Thursday, November 10, 2011

Global Warming Driving Extreme Weather

For a world already weary of weather catastrophes, the latest warning from top climate scientists paints a grim future: More floods, more heat waves, more droughts and greater costs to deal with them.

A draft summary of an international scientific report obtained by The Associated Press says the extremes caused by global warming could eventually grow so severe that some locations become "increasingly marginal as places to live."

The report from the Nobel Prize-winning Intergovernmental Panel on Climate Change marks a change in climate science, from focusing on subtle shifts in average temperatures to concentrating on the harder-to-analyze freak events that grab headlines, hurt economies and kill people.

"The extremes are a really noticeable aspect of climate change," said Jerry Meehl, senior scientist at the National Center for Atmospheric Research. "I think people realize that the extremes are where we are going to see a lot of the impacts of climate change."

The report says scientists are "virtually certain" — 99 percent — that the world will have more extreme spells of heat and fewer of cold.

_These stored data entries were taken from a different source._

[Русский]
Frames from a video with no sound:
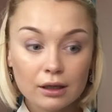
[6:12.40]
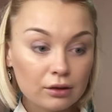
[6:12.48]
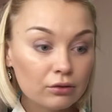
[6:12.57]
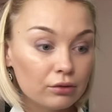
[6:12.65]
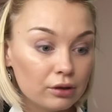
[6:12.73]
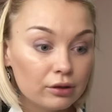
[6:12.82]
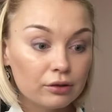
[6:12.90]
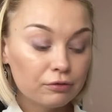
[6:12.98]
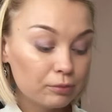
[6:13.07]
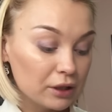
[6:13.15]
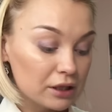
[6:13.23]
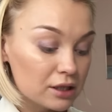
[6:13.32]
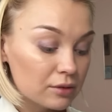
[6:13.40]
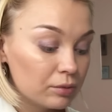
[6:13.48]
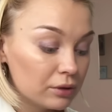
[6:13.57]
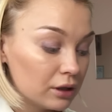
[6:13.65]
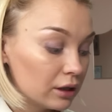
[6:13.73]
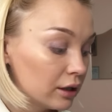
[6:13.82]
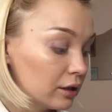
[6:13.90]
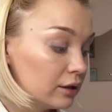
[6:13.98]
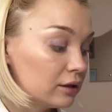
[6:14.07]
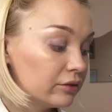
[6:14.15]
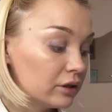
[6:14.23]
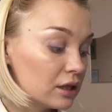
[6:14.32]
Ну и в принципе, да,
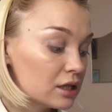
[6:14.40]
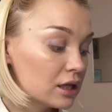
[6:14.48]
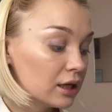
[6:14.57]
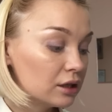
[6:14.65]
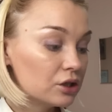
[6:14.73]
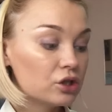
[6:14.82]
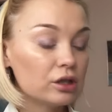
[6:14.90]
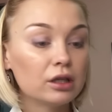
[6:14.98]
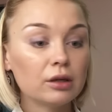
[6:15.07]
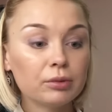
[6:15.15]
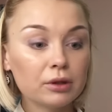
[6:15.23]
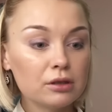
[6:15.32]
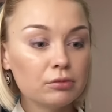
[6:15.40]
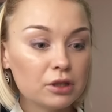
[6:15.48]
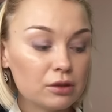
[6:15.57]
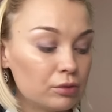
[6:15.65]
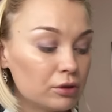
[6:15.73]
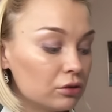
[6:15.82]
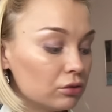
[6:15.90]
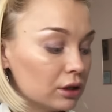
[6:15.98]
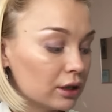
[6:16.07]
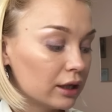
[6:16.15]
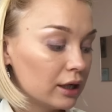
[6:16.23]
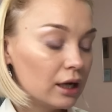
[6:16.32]
этого достаточно. Необходимо теперь
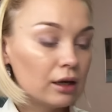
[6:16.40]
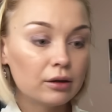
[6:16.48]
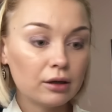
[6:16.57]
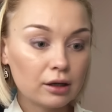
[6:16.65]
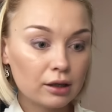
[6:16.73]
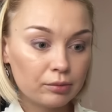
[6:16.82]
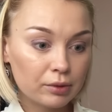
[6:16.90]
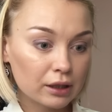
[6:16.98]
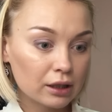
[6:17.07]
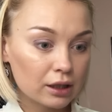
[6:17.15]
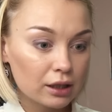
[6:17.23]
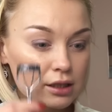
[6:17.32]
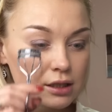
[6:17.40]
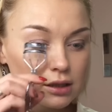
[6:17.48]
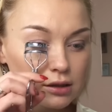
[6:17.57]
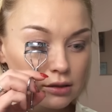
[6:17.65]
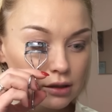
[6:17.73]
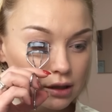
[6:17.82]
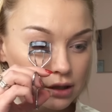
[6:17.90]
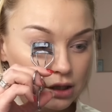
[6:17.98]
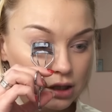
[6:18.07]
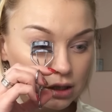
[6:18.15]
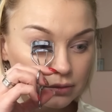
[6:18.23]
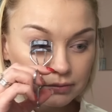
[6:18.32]
только э, прокрасить
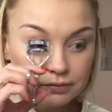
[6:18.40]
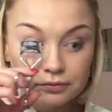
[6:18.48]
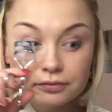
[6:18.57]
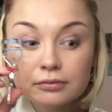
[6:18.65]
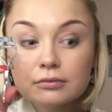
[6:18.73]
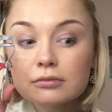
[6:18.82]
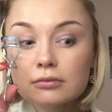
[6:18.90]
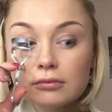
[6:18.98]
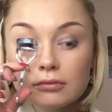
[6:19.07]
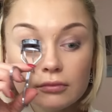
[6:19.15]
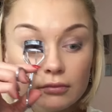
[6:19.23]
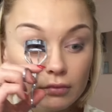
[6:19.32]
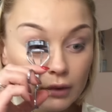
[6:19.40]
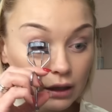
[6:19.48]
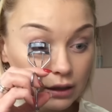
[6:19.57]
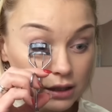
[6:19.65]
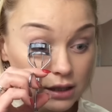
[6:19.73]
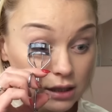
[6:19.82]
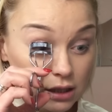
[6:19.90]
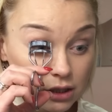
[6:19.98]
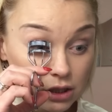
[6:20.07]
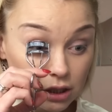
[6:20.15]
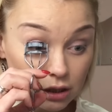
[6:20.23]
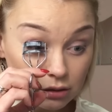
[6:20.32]
наши
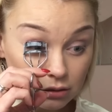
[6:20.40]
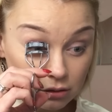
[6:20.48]
реснички.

Heat waves could peak as much as 5 degrees hotter by mid-century and even 9 degrees hotter by the end of the century.

From June to August this year in the United States, blistering heat set 2,703 daily high temperature records, compared with only 300 cold records during that period. That made it the hottest summer in the U.S. since the Dust Bowl of 1936, according to Weather Underground Meteorology Director Jeff Masters, who was not involved in the study.

While rains in October brought some relief to parts of Texas, further drought is forecast, which will add to agricultural losses already exceeding $5 billion. The bigger question is whether the Texas drought is a harbinger of things to come for the entire Southwest - and if so, what the broader impact on Americans living in the region will be.

Climate models indicate that the Southwest will get drier in the coming decades, threatening water supplies already under pressure from a growing population and ageing infrastructure.

The most alarming projections come from a team led by Richard Seager of Columbia University's Lamont-Doherty Earth Observatory in Palisades, New York. They ran 19 climate simulations, averaged out across the entire Southwest, and came to a stark conclusion: that conditions matching the 1930s Dust Bowl and the multi-year droughts of the 1950s "will become the new climatology of the American Southwest" within decades

Water infrastructure can be overhauled, and this is what some states - Texas included - are planning. But their proposals mostly do not allow for what climate change may bring. The latest draft of the Texas State Water Plan, for instance, assumes that between now and 2060 the most severe drought it will face will match the worst on record, from 1950 to 1956. The Intergovernmental Panel's pending report suggests the the worst Texas drought on record is become the new normal with periods of even more extreme drought conditions occurring from that new normal.

The final version of the report from a Intergovernmental panel of leading climate scientists will be issued in a few weeks. The draft says there is at least a 2-in-3 probability that climate extremes have already worsened because of man-made greenhouse gases.